__EXERCISE__: For every entry, output the exact wording.

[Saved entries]

---

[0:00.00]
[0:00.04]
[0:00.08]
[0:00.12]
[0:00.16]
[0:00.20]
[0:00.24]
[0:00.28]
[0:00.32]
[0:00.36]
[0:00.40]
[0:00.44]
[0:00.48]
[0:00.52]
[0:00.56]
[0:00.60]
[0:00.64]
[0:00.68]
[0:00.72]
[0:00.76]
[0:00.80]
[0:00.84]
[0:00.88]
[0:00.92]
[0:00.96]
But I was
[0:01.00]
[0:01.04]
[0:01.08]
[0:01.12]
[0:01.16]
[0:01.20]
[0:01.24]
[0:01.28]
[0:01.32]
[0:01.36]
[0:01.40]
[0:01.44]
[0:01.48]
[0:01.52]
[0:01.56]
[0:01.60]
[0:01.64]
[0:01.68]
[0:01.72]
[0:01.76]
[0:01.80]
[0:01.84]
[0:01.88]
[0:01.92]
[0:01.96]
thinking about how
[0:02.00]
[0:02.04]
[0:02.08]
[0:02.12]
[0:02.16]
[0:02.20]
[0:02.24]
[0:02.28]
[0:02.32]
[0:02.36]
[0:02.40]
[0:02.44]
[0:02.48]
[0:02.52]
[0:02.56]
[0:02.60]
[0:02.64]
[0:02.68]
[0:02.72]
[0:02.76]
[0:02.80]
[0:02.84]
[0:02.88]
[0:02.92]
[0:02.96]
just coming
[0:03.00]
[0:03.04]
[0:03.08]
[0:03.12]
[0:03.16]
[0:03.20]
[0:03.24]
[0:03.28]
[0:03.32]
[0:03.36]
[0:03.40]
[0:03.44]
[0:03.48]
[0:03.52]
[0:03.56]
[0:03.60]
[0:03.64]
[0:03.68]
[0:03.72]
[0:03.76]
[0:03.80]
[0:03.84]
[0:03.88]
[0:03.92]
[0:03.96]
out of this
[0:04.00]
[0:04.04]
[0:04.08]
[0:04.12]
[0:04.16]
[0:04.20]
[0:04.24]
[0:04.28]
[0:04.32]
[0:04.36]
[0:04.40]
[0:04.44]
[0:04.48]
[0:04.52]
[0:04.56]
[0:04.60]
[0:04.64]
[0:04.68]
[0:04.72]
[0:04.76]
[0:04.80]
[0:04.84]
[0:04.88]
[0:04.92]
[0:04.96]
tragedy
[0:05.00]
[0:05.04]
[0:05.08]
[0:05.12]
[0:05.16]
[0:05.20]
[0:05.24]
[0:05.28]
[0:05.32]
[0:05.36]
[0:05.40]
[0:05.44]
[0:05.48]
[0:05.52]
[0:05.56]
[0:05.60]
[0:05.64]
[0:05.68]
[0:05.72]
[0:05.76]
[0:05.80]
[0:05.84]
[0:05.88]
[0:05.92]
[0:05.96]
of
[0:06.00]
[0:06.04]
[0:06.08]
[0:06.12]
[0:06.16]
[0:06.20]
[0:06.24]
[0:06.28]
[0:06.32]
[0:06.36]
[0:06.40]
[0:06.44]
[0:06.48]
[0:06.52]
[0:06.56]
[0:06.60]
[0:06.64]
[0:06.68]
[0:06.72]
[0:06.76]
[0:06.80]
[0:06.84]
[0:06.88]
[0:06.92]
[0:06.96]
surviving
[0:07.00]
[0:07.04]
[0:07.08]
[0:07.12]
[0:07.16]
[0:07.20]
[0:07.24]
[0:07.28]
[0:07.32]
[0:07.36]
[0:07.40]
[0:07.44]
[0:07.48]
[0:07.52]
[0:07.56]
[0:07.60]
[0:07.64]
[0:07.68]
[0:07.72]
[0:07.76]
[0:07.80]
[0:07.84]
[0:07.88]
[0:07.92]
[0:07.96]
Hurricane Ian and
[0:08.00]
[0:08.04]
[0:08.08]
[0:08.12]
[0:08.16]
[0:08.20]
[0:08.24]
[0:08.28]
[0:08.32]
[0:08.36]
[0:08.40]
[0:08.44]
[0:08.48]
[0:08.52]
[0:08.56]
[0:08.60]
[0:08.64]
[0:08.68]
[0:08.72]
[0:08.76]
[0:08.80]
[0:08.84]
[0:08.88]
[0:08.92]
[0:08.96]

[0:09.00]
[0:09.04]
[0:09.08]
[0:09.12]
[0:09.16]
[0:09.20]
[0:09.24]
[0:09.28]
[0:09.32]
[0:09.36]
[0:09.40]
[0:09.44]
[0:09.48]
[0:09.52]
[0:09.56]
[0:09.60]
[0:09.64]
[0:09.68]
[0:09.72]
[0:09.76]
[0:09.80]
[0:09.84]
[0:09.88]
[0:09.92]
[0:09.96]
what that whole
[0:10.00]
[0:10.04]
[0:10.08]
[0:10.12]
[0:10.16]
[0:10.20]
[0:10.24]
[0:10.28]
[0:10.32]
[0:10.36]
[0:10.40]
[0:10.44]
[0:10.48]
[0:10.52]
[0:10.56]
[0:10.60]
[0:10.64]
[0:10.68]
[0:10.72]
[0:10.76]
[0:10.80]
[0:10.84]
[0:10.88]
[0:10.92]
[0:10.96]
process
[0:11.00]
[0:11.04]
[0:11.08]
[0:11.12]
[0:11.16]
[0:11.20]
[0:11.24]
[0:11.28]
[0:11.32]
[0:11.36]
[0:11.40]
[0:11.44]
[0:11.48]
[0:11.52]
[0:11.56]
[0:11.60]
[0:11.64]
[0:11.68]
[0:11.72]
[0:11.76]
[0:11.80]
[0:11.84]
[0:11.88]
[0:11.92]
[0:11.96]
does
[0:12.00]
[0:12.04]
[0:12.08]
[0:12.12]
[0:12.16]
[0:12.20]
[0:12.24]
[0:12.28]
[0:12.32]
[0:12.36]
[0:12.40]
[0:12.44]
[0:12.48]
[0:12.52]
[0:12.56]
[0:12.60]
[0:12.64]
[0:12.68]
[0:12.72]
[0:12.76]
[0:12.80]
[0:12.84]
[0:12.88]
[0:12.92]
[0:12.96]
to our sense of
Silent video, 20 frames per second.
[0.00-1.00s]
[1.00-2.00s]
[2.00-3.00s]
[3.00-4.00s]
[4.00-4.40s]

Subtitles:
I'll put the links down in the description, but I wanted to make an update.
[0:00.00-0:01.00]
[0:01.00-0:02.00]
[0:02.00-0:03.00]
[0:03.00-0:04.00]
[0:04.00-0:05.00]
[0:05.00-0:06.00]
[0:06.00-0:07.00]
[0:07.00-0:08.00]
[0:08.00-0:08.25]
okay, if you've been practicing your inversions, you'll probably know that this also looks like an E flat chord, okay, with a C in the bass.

---

__EXERCISE RESPONSE__:
[0:00.00]
[0:00.04]
[0:00.08]
[0:00.12]
[0:00.16]
[0:00.20]
[0:00.24]
[0:00.28]
[0:00.32]
[0:00.36]
[0:00.40]
[0:00.44]
[0:00.48]
[0:00.52]
[0:00.56]
[0:00.60]
[0:00.64]
[0:00.68]
[0:00.72]
[0:00.76]
[0:00.80]
[0:00.84]
[0:00.88]
[0:00.92]
[0:00.96]
But I was
[0:01.00]
[0:01.04]
[0:01.08]
[0:01.12]
[0:01.16]
[0:01.20]
[0:01.24]
[0:01.28]
[0:01.32]
[0:01.36]
[0:01.40]
[0:01.44]
[0:01.48]
[0:01.52]
[0:01.56]
[0:01.60]
[0:01.64]
[0:01.68]
[0:01.72]
[0:01.76]
[0:01.80]
[0:01.84]
[0:01.88]
[0:01.92]
[0:01.96]
thinking about how
[0:02.00]
[0:02.04]
[0:02.08]
[0:02.12]
[0:02.16]
[0:02.20]
[0:02.24]
[0:02.28]
[0:02.32]
[0:02.36]
[0:02.40]
[0:02.44]
[0:02.48]
[0:02.52]
[0:02.56]
[0:02.60]
[0:02.64]
[0:02.68]
[0:02.72]
[0:02.76]
[0:02.80]
[0:02.84]
[0:02.88]
[0:02.92]
[0:02.96]
just coming
[0:03.00]
[0:03.04]
[0:03.08]
[0:03.12]
[0:03.16]
[0:03.20]
[0:03.24]
[0:03.28]
[0:03.32]
[0:03.36]
[0:03.40]
[0:03.44]
[0:03.48]
[0:03.52]
[0:03.56]
[0:03.60]
[0:03.64]
[0:03.68]
[0:03.72]
[0:03.76]
[0:03.80]
[0:03.84]
[0:03.88]
[0:03.92]
[0:03.96]
out of this
[0:04.00]
[0:04.04]
[0:04.08]
[0:04.12]
[0:04.16]
[0:04.20]
[0:04.24]
[0:04.28]
[0:04.32]
[0:04.36]
[0:04.40]
[0:04.44]
[0:04.48]
[0:04.52]
[0:04.56]
[0:04.60]
[0:04.64]
[0:04.68]
[0:04.72]
[0:04.76]
[0:04.80]
[0:04.84]
[0:04.88]
[0:04.92]
[0:04.96]
tragedy
[0:05.00]
[0:05.04]
[0:05.08]
[0:05.12]
[0:05.16]
[0:05.20]
[0:05.24]
[0:05.28]
[0:05.32]
[0:05.36]
[0:05.40]
[0:05.44]
[0:05.48]
[0:05.52]
[0:05.56]
[0:05.60]
[0:05.64]
[0:05.68]
[0:05.72]
[0:05.76]
[0:05.80]
[0:05.84]
[0:05.88]
[0:05.92]
[0:05.96]
of
[0:06.00]
[0:06.04]
[0:06.08]
[0:06.12]
[0:06.16]
[0:06.20]
[0:06.24]
[0:06.28]
[0:06.32]
[0:06.36]
[0:06.40]
[0:06.44]
[0:06.48]
[0:06.52]
[0:06.56]
[0:06.60]
[0:06.64]
[0:06.68]
[0:06.72]
[0:06.76]
[0:06.80]
[0:06.84]
[0:06.88]
[0:06.92]
[0:06.96]
surviving
[0:07.00]
[0:07.04]
[0:07.08]
[0:07.12]
[0:07.16]
[0:07.20]
[0:07.24]
[0:07.28]
[0:07.32]
[0:07.36]
[0:07.40]
[0:07.44]
[0:07.48]
[0:07.52]
[0:07.56]
[0:07.60]
[0:07.64]
[0:07.68]
[0:07.72]
[0:07.76]
[0:07.80]
[0:07.84]
[0:07.88]
[0:07.92]
[0:07.96]
Hurricane Ian and
[0:08.00]
[0:08.04]
[0:08.08]
[0:08.12]
[0:08.16]
[0:08.20]
[0:08.24]
[0:08.28]
[0:08.32]
[0:08.36]
[0:08.40]
[0:08.44]
[0:08.48]
[0:08.52]
[0:08.56]
[0:08.60]
[0:08.64]
[0:08.68]
[0:08.72]
[0:08.76]
[0:08.80]
[0:08.84]
[0:08.88]
[0:08.92]
[0:08.96]

[0:09.00]
[0:09.04]
[0:09.08]
[0:09.12]
[0:09.16]
[0:09.20]
[0:09.24]
[0:09.28]
[0:09.32]
[0:09.36]
[0:09.40]
[0:09.44]
[0:09.48]
[0:09.52]
[0:09.56]
[0:09.60]
[0:09.64]
[0:09.68]
[0:09.72]
[0:09.76]
[0:09.80]
[0:09.84]
[0:09.88]
[0:09.92]
[0:09.96]
what that whole
[0:10.00]
[0:10.04]
[0:10.08]
[0:10.12]
[0:10.16]
[0:10.20]
[0:10.24]
[0:10.28]
[0:10.32]
[0:10.36]
[0:10.40]
[0:10.44]
[0:10.48]
[0:10.52]
[0:10.56]
[0:10.60]
[0:10.64]
[0:10.68]
[0:10.72]
[0:10.76]
[0:10.80]
[0:10.84]
[0:10.88]
[0:10.92]
[0:10.96]
process
[0:11.00]
[0:11.04]
[0:11.08]
[0:11.12]
[0:11.16]
[0:11.20]
[0:11.24]
[0:11.28]
[0:11.32]
[0:11.36]
[0:11.40]
[0:11.44]
[0:11.48]
[0:11.52]
[0:11.56]
[0:11.60]
[0:11.64]
[0:11.68]
[0:11.72]
[0:11.76]
[0:11.80]
[0:11.84]
[0:11.88]
[0:11.92]
[0:11.96]
does
[0:12.00]
[0:12.04]
[0:12.08]
[0:12.12]
[0:12.16]
[0:12.20]
[0:12.24]
[0:12.28]
[0:12.32]
[0:12.36]
[0:12.40]
[0:12.44]
[0:12.48]
[0:12.52]
[0:12.56]
[0:12.60]
[0:12.64]
[0:12.68]
[0:12.72]
[0:12.76]
[0:12.80]
[0:12.84]
[0:12.88]
[0:12.92]
[0:12.96]
to our sense of
Silent video, 20 frames per second.
[0.00-1.00s]
[1.00-2.00s]
[2.00-3.00s]
[3.00-4.00s]
[4.00-4.40s]

Subtitles:
I'll put the links down in the description, but I wanted to make an update.
[0:00.00-0:01.00]
[0:01.00-0:02.00]
[0:02.00-0:03.00]
[0:03.00-0:04.00]
[0:04.00-0:05.00]
[0:05.00-0:06.00]
[0:06.00-0:07.00]
[0:07.00-0:08.00]
[0:08.00-0:08.25]
okay, if you've been practicing your inversions, you'll probably know that this also looks like an E flat chord, okay, with a C in the bass.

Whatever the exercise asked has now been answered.